Unite students appeal dismissed


This was an appeal at the Upper Tribunal (Lands Chamber) (UT) brought by Unite Group PLC against the lower tribunal’s decision to make a RRO against them/the amount of such an award.

Their appeal grounds were:

1.That Haringey had failed to take account of Purpose-built Student Accommodation (PBSA) in the borough in designating its Additional licensing scheme
2. That Haringey had failed to consult according to s56(3) of The Housing Act 2004 (HA)
3.That the FtT erred in law by suggesting that the appellant’s position on consultation amounted to a contention that it was entitled to “special consultation treatment”
4.That FtT had regard to an irrelevant consideration when it suggested that the appellant could have addressed any failure of consultation by judicial review proceedings.


Dealt with as follows:

On ground 1, Unite did not provide any evidence for this but only relied on the surprise expressed in emails from front line staff at Haringey when Unite applied.  The staff were unlikely to have been involved in the designation’s details and policy. That the same staff were surprised was by Unite’s failure to license was not astonishing (§34):

…the housing team responsible for licensing HMOs were taken aback to receive, three years into the period of the scheme, a request from the appellant to licence 221 HMOs of which the officers had previously been unaware” (our emphasis).


Ground 4 was addressed in relation to the above: had Unite called for a judicial review (JR) of the Additional licensing scheme designation it might then have had evidence for ground 1. But it did not, so had not. It was not the FtT’s suggestion that Unite should have called for a JR years after the event.


Unite had produced no evidence for ground 2 that Haringey’s consultation had been defective in any way, as for ground 1.


On ground 3, UT found that Unite had misinterpreted the FtT judgment which had instead criticised Unite’s “passive approach to its licensing responsibilities”. In a telling aside, UT commented:

The FTT’s characterisation of the appellant’s case was not inaccurate.” §40

On the cross appeals, we had argued the following in written submissions:

1.That the FtT should have given more consideration to the As’ reports of conditions at the property in setting the award
2.That utilities paid by the landlord should not have been deducted from the award
3.That licensing offences should be considered as amongst the most serious offences under the RRO legislation
4.That FtT did not sufficiently consider that professional landlords should have larger awards made against them

In the end we did not pursue ground 3 and grounds 1 & 4 were refused permission. So it was all down to whether utility payments should have been deducted.

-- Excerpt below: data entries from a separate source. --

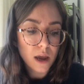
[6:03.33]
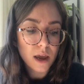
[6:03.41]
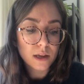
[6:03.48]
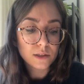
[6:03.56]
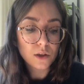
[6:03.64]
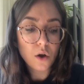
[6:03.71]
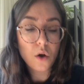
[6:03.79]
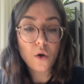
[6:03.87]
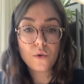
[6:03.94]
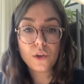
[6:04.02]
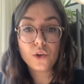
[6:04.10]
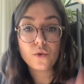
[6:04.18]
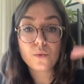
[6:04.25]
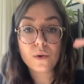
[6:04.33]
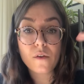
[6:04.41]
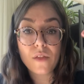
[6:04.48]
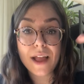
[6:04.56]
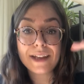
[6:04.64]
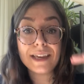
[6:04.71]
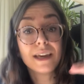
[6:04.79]
So you'll
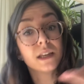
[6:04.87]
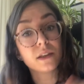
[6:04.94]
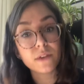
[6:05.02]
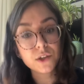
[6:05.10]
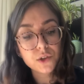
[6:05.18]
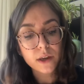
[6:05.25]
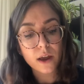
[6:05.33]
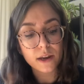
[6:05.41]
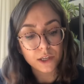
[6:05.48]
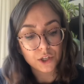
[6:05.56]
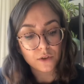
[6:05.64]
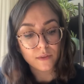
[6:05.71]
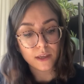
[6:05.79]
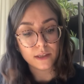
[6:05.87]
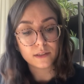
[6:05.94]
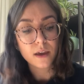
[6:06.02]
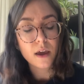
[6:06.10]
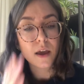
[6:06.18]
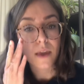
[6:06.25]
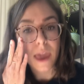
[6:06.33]
reflect individually on each of these,
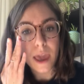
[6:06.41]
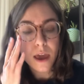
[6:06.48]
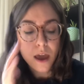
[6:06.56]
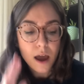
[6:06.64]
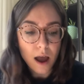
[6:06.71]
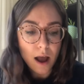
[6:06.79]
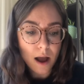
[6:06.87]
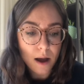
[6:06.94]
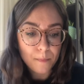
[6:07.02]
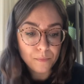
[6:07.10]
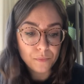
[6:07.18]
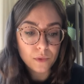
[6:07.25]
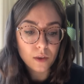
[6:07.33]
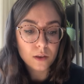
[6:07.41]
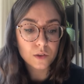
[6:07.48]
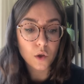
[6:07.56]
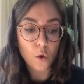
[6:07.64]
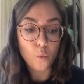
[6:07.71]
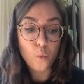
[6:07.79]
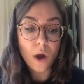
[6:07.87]
okay?
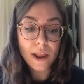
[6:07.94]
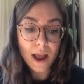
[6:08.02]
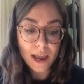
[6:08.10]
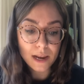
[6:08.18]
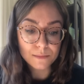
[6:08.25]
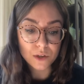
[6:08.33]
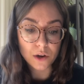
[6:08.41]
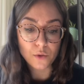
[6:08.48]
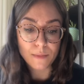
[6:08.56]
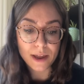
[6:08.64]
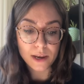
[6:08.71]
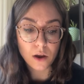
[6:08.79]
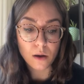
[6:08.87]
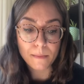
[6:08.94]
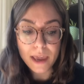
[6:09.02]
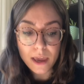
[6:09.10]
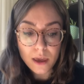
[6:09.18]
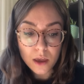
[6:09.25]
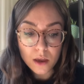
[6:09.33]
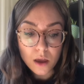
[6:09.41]
So what items are you mending or
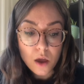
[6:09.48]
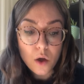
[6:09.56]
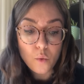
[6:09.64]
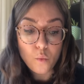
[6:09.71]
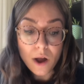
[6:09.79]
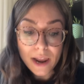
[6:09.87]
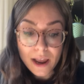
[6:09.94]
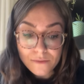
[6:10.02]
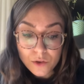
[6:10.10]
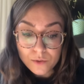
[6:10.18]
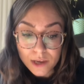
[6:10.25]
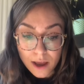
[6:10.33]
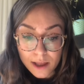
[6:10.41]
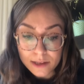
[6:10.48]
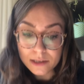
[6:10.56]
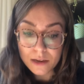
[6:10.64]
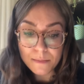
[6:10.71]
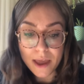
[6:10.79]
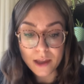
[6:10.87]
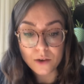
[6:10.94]
making? What have you done
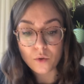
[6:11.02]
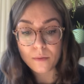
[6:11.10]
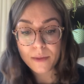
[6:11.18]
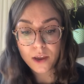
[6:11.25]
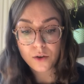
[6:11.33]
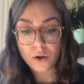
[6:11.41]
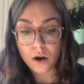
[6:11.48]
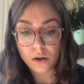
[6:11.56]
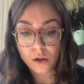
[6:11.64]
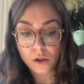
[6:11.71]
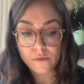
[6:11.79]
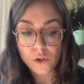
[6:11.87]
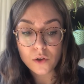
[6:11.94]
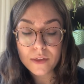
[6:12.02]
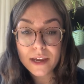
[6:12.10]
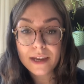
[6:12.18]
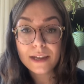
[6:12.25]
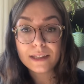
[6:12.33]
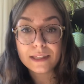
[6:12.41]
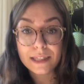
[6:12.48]
to mend or make your article of
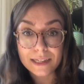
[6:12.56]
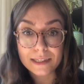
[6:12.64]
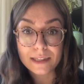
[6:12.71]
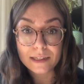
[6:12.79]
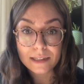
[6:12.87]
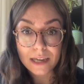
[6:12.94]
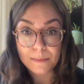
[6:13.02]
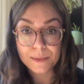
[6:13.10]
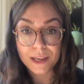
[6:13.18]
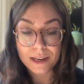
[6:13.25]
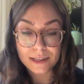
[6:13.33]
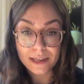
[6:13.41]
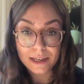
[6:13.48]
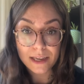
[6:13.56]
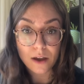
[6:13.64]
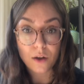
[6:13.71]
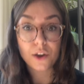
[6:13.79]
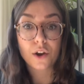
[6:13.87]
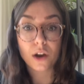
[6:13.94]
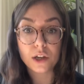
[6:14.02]
clothing? List the steps in detail.
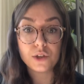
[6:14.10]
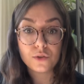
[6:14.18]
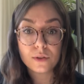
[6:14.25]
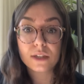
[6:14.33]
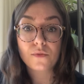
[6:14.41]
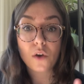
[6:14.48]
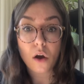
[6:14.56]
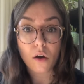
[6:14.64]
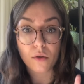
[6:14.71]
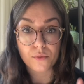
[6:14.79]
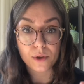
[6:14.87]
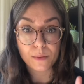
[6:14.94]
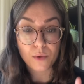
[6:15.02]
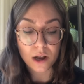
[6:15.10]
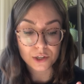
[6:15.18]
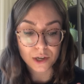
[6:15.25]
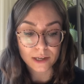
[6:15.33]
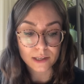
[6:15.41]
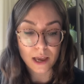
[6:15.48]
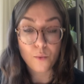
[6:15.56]
You're gonna do this for all 3
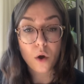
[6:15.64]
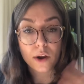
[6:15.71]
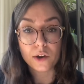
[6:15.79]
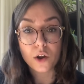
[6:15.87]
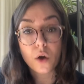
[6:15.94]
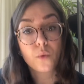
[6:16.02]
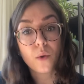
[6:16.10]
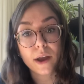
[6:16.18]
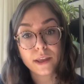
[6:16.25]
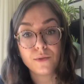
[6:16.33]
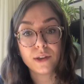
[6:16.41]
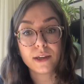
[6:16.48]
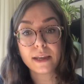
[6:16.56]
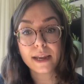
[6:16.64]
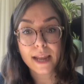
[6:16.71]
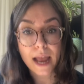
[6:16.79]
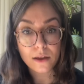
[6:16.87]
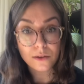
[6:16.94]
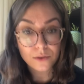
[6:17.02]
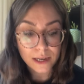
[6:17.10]
projects. I wanna know what you did and
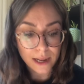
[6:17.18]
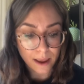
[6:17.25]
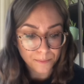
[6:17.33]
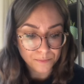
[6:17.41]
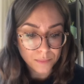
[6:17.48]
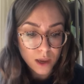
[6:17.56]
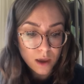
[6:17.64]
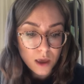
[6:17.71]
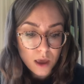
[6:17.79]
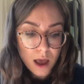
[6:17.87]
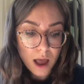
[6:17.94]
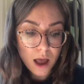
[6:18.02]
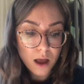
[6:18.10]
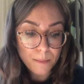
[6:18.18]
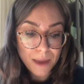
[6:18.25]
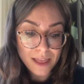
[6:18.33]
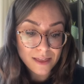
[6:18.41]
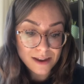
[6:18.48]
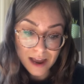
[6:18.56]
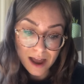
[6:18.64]
how you did it.
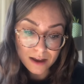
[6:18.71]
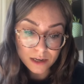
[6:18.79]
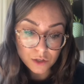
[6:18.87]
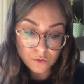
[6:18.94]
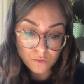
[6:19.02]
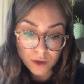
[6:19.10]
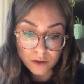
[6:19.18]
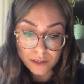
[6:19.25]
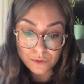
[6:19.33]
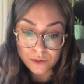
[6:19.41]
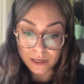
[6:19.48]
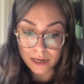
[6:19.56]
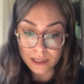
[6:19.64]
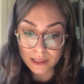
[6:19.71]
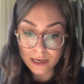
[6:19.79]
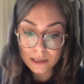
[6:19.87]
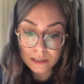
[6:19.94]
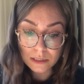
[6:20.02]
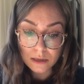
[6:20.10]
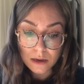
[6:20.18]
And then how did you feel you did at
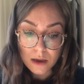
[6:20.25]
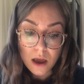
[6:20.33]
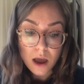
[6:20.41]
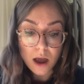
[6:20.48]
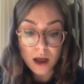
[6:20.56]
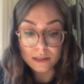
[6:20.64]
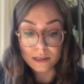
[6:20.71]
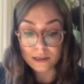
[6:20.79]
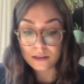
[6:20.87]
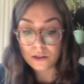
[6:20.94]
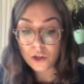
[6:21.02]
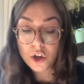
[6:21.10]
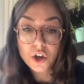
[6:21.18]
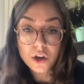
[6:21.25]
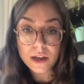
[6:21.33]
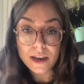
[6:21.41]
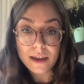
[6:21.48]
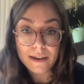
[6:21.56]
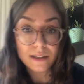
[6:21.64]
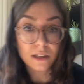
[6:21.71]
this? Does it look
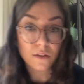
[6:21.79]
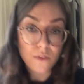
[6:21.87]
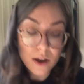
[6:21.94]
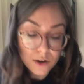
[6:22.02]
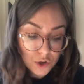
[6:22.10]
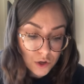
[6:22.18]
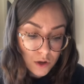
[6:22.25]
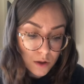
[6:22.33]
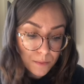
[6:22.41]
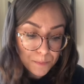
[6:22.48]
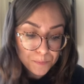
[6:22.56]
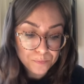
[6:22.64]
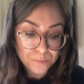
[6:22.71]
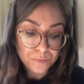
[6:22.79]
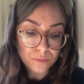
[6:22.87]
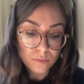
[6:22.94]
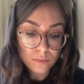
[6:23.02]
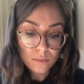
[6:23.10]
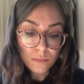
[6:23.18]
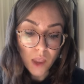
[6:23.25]
good? Is it functional?
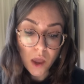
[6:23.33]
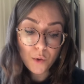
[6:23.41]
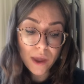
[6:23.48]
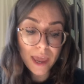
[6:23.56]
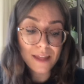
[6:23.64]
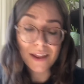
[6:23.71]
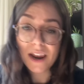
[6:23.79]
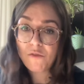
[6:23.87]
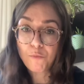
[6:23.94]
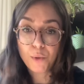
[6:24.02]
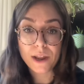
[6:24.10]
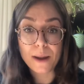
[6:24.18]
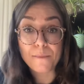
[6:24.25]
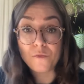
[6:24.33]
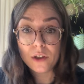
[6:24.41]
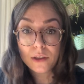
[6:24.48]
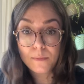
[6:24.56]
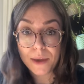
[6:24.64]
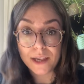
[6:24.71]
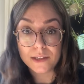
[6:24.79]
Okay, and then I've put a
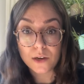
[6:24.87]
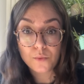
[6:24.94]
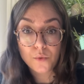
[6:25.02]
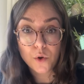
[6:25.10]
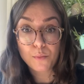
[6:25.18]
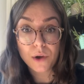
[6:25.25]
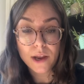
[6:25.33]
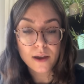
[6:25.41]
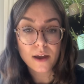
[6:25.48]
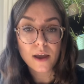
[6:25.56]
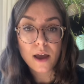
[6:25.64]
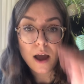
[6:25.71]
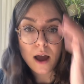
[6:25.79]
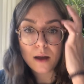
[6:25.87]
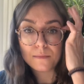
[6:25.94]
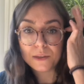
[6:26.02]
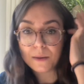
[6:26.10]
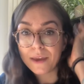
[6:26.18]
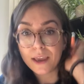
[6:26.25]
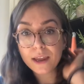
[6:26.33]
really basic rubric
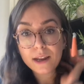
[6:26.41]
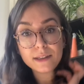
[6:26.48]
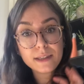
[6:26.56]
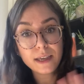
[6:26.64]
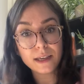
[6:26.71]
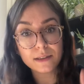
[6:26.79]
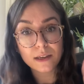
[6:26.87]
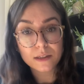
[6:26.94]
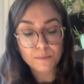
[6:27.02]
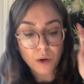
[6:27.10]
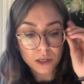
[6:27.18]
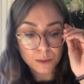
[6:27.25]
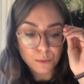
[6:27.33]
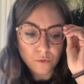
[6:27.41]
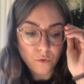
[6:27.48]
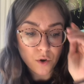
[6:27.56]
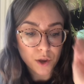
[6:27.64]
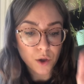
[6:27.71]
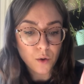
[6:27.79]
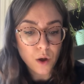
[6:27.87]
to make it as easy as possible for
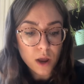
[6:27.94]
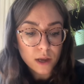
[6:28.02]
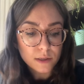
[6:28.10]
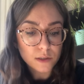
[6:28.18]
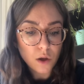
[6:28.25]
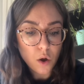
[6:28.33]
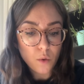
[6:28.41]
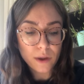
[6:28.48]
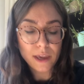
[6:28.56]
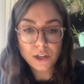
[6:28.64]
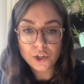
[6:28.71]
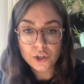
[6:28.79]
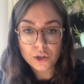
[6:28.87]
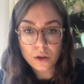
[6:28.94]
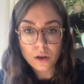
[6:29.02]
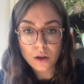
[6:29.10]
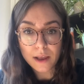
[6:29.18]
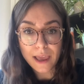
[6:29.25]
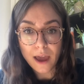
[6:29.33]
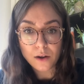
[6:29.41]
you. So each
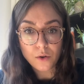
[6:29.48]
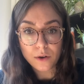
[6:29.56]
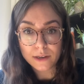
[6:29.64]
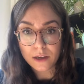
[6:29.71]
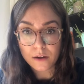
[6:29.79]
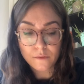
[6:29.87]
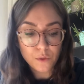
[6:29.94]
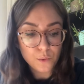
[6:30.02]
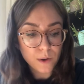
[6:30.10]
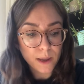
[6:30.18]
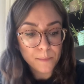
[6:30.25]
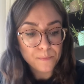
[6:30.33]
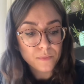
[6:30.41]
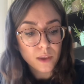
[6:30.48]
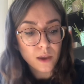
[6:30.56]
category is out of 3.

There were 2 legs to this argument:

that R had not provided sufficient evidence for their utility payments (actually none at all- just figures on a blank sheet of paper).
That it was wrong in principle to deduct such amounts based on the wording and interpretation of the legislation


On the deduction of utilities, UT dismissed our arguments:

The UT’s statement in Vadamalayan, at §15 that “There is no reason why the landlord’s costs in meeting his obligations under the lease should be set off against the cost of meeting his obligation to comply with a rent repayment order” had been taken out of context
  • On the lack of evidence for utilities payments, UT relied on its judgment in Acheampong v Roman [2022] UKUT 239 (LC)
    “…if precise figures are not available an experienced tribunal will be able to make an informed estimate.” §20
Our argument that deducting utilities from the RRO does not account for standing charges that would normally be borne by the LL when a property is empty, and therefore form part of the maintenance, was dismissed with the statement that RROs are a “blunt instrument” (Daff v Gyalui & Aiach-Kohen [2023] UKUT 134 (LC)) and cannot be finely tuned arithmetically

We had argued that a RRO should “relate to rent paid”: s 44(4) The Housing and Planning Act 2016 (HaPA). Not the “net rent”, i.e. after deducting utilities. However, UT did not find these deductions at odds with the legislation, using its own decision in Williams v Parmar & Ors [2021] UKUT 244 (LC) in support, where the President had stated at §25 that the RRO must relate “in some way” to the rent.
In its final paragraph of the decision (§80), UT states that
the statutory direction also necessarily requires that the assessment take account of other relevant circumstances, one of which will often be that the landlord has paid the cost of utilities consumed by the tenant.
UT did not base its argument s here on law, other than its own judgments, so that

this is probably not the final paragraph on this issue.


In conclusion, the FtT’s judgement is preserved intact. It is difficult to see how a further appeal would be allowed.

Congratulations to my colleague George Penny of 187 Chambers for successfully defending this appeal -and arguing our x-appeals.